Au-delà de ces considérations, le rapport de l’OFB indique que :
- « Une étude basée sur le suivi par pêche a l’électricité (base ASPE, Irz et al., 2022) de 112 stations entre 1989 et 2010 n’a révélé que de rares cas (généralement moins de 10% des cas) ou l’arrivée du silure aurait eu un impact significatif sur le nombre, la densité totale ou la densité en espèces holobiotiques ou en anguille en cours d’eau (Guillerault et al., 2015a) ».
- concernant l’anguille, l’impact du silure semble modeste : les études sur le régime alimentaire, que ce soit via l’analyse macroscopique des contenus stomacaux (Boisneau, 2015 ; Faure & Tanzilli, 2016 ; Lize et al., 2023 ; SMEAG et al.), l’analyse de l’ADNe des feces Guillerault et al., 2017) ou les isotopes stables (Martino et al., 2011 ; Musseau et al., 2024), tendent à montrer que l’anguille est peu prédatée, y compris dans les sites ou elle est bien représentée.
Par conséquent, pour ce qui concerne le département de la Sarthe, au regard de ce qui précède, des constats locaux et de la bibliographie disponible à ce jour, le classement du silure en espèce susceptible de créer des déséquilibres biologiques ne s’avère pas justifié et la FDPPMA72 s’y oppose.

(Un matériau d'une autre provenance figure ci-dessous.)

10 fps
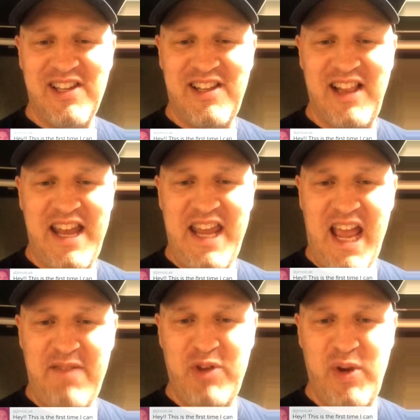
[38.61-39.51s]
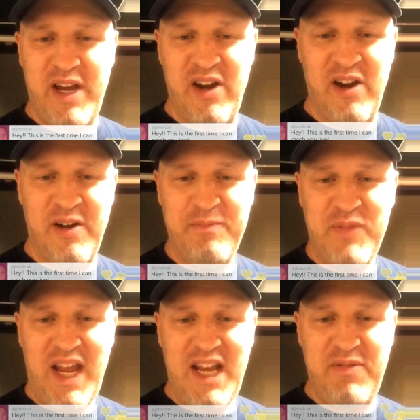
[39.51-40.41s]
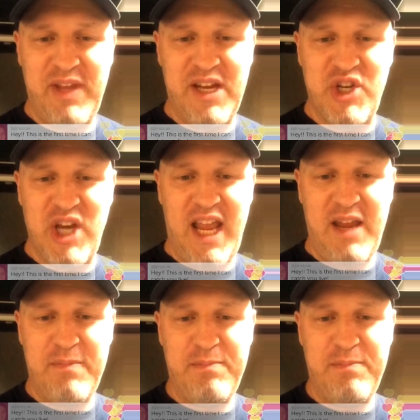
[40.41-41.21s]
Glad to have you here. Hey Davina J.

Il semblerait que cette mesure consiste en un exercice de communication ministérielle dans un contexte évident de responsabilités toute autre dans le déclin des poissons migrateurs, à savoir les raisons connues et évoquées plus haut.

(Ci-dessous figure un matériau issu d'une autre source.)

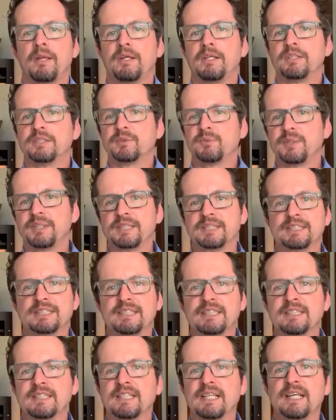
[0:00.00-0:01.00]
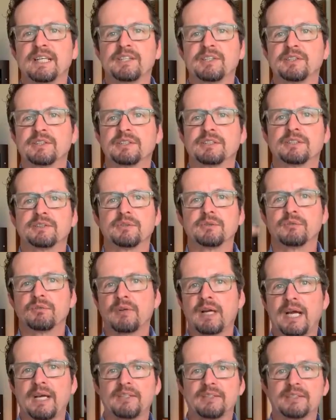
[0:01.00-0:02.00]
So we just did that. You just do
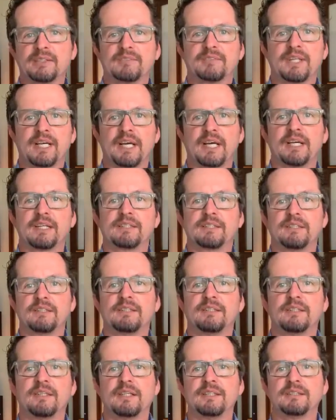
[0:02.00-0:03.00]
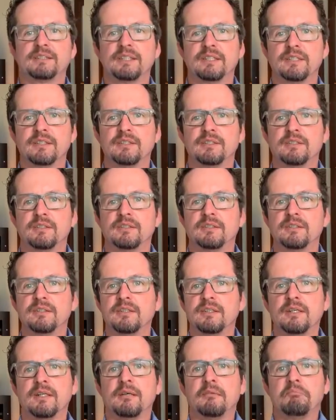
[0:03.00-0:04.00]
rounds of that until
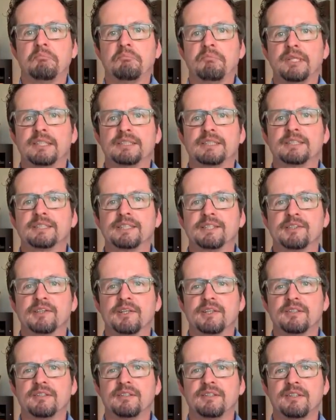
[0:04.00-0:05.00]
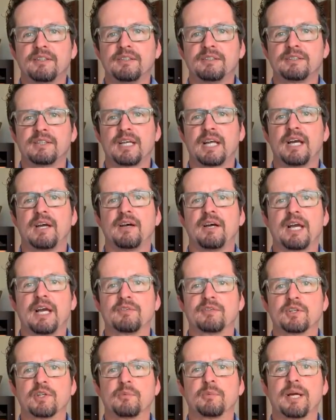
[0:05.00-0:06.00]
it's a 0. So now I
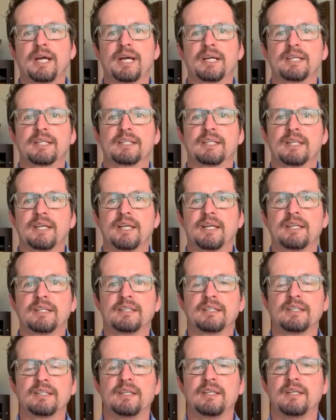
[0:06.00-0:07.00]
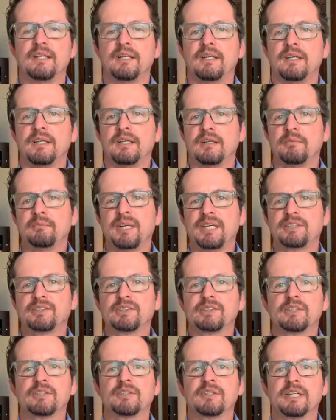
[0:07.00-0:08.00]
have her go back at the end, make
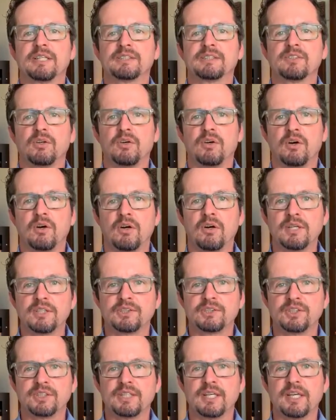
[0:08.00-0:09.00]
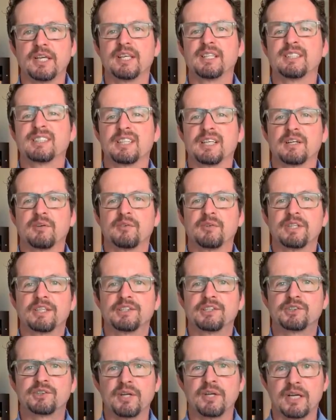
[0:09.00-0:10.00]
sure as hard as she can, it's like, I want you to
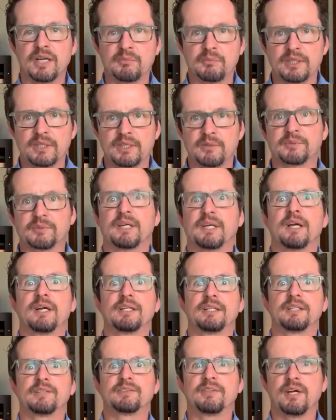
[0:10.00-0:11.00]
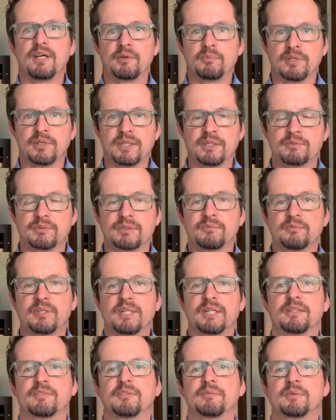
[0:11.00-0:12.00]
try to bring up anxiety, try to bring up some
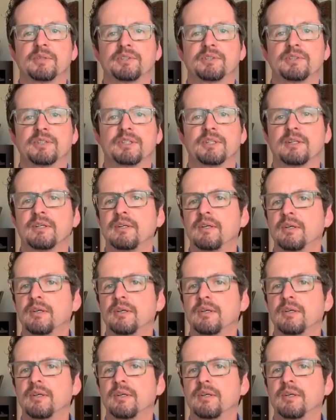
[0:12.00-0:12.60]
negative emotion.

Ce projet de décret vient manifestement compenser l’incidence sur la pêche professionnelle de celui qui propose parallèlement un moratoire sur la délivrance de nouvelles « licences » de pêche pour la pêche professionnelle en eau douce des poissons migrateurs amphihalins, en permettant ainsi de maintenir une activité dont l’impact sur les populations piscicoles de nos cours d’eau pourraient être bien plus significatif que celui de l’espèce ici décriée.
Les prélèvements sur cette espèce sont déjà possibles, que ce soit par la pêche professionnelle ou la pêche de loisir : il suffit de les mettre en place.
Changer le statut de cette espèce ne va que créer un précédent juridique, pour une espèce déjà implantée dans nos eaux depuis plusieurs décennies, et qui est aujourd’hui intégrée aux écosystèmes dans le majorité du territoire métropolitain. Pourquoi n’avoir rien fait contre les pisciculteurs responsables de son introduction initiale? Pourquoi ne pas mieux encadrer afin d’éviter l’introduction de nouvelles espèces?
Quel intérêt de déstabiliser à nouveau les écosystèmes en classant le silure susceptible de provoquer des dégâts? Qui appliquerait les éventuelles mesures de protection en découlant, alors qu’elles sont déjà possibles aujourd’hui et que personne ne s’en occupe?
La dégradation des écosystèmes aquatiques n’est pas imputable au silure selon les scientifiques, mais plutôt à la dégradation continue de la qualité de l’eau depuis plus d’un siècle, et des habitats naturels que l’homme continue d’aménager malgré tout le savoir acquis depuis trois décennies sur les conséquences que ça a (artificialisation des berges et fonds, obstacles à l’écoulement…). C’est là dessus qu’il faudrait mettre le paquet.